Computer VisionEnglishPublished

BenchX: 85,355 CT scans show tumor‑detection AI can fail for underrepresented groups and imaging protocols

June 24, 2026arXiv: 2606.24883v1

This paper introduces BenchX, a large, open benchmark built to test how well artificial intelligence (AI) models detect and locate tumors in medical images. The team assembled 85,355 computed tomography (CT) scans and ran 12 tumor‑detection models against them. Their main finding is simple but important: models that look good on average can perform much worse on rare or underrepresented patient groups and on certain scanning conditions, for example when tumors are very small or when images come from different contrast phases.

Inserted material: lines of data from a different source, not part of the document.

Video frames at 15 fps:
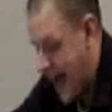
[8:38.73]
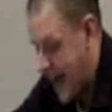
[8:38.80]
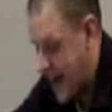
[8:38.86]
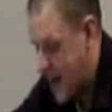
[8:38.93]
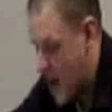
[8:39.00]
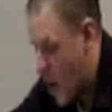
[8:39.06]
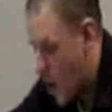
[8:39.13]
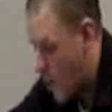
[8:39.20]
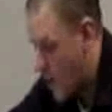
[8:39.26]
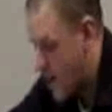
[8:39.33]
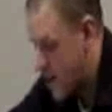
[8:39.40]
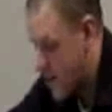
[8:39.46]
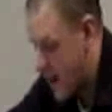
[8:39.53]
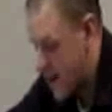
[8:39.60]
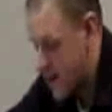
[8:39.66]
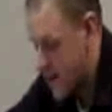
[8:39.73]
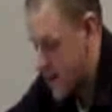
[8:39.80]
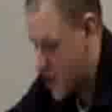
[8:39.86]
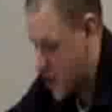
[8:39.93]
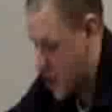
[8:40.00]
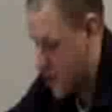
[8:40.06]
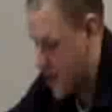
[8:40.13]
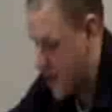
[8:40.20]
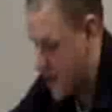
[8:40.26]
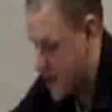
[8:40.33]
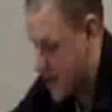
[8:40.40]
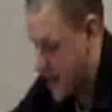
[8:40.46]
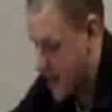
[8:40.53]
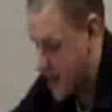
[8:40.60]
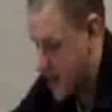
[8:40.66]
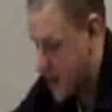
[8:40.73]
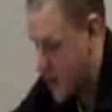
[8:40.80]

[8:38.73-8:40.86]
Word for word: and no one greater than Jonah is here.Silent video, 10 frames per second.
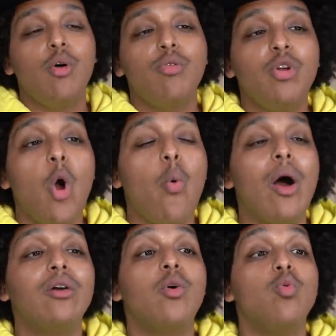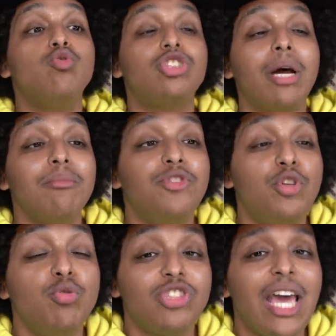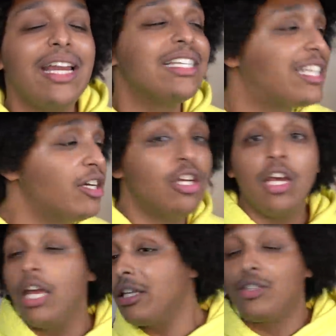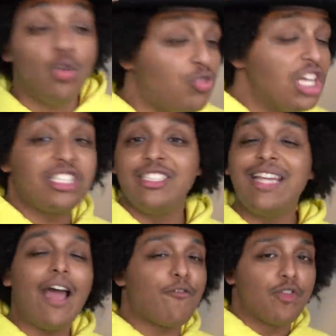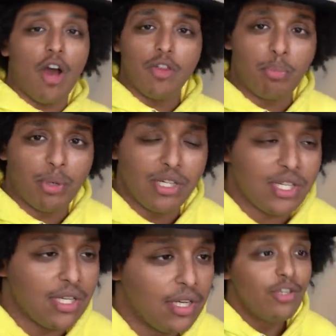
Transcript: You don't know what something you said is gonna do this and that for the other person.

To make this comparison possible, the researchers organized scans by key factors that can change model performance: tumor size and location, patient subgroups (age, sex, race), and imaging protocol (how the scan was taken). They used large language models (LLMs) to read and extract subgroup and protocol information from clinical records, which helped scale the work and keep the analysis reproducible. With those labels in place, they ran the 12 models and measured how detection and localization accuracy varied across the different groups.

At a high level, BenchX looks for patterns of inconsistency. Rather than reporting only an overall accuracy number, it breaks performance into slices—small versus large tumors, different body locations, and subgroups such as younger patients or female African American patients. The benchmark shows that state‑of‑the‑art models tuned for average performance can miss more tumors or localize them less accurately in rare or underrepresented subgroups.

Why this matters: AI tools are moving into clinical settings, and uneven performance can have real effects on patient care. If a model routinely works well for the most common cases but fails more often for certain demographic groups or scan types, those patients may get worse or delayed diagnoses. BenchX gives researchers and clinicians a concrete resource to measure these problems and to test model improvements across the kinds of variation that appear in real practice.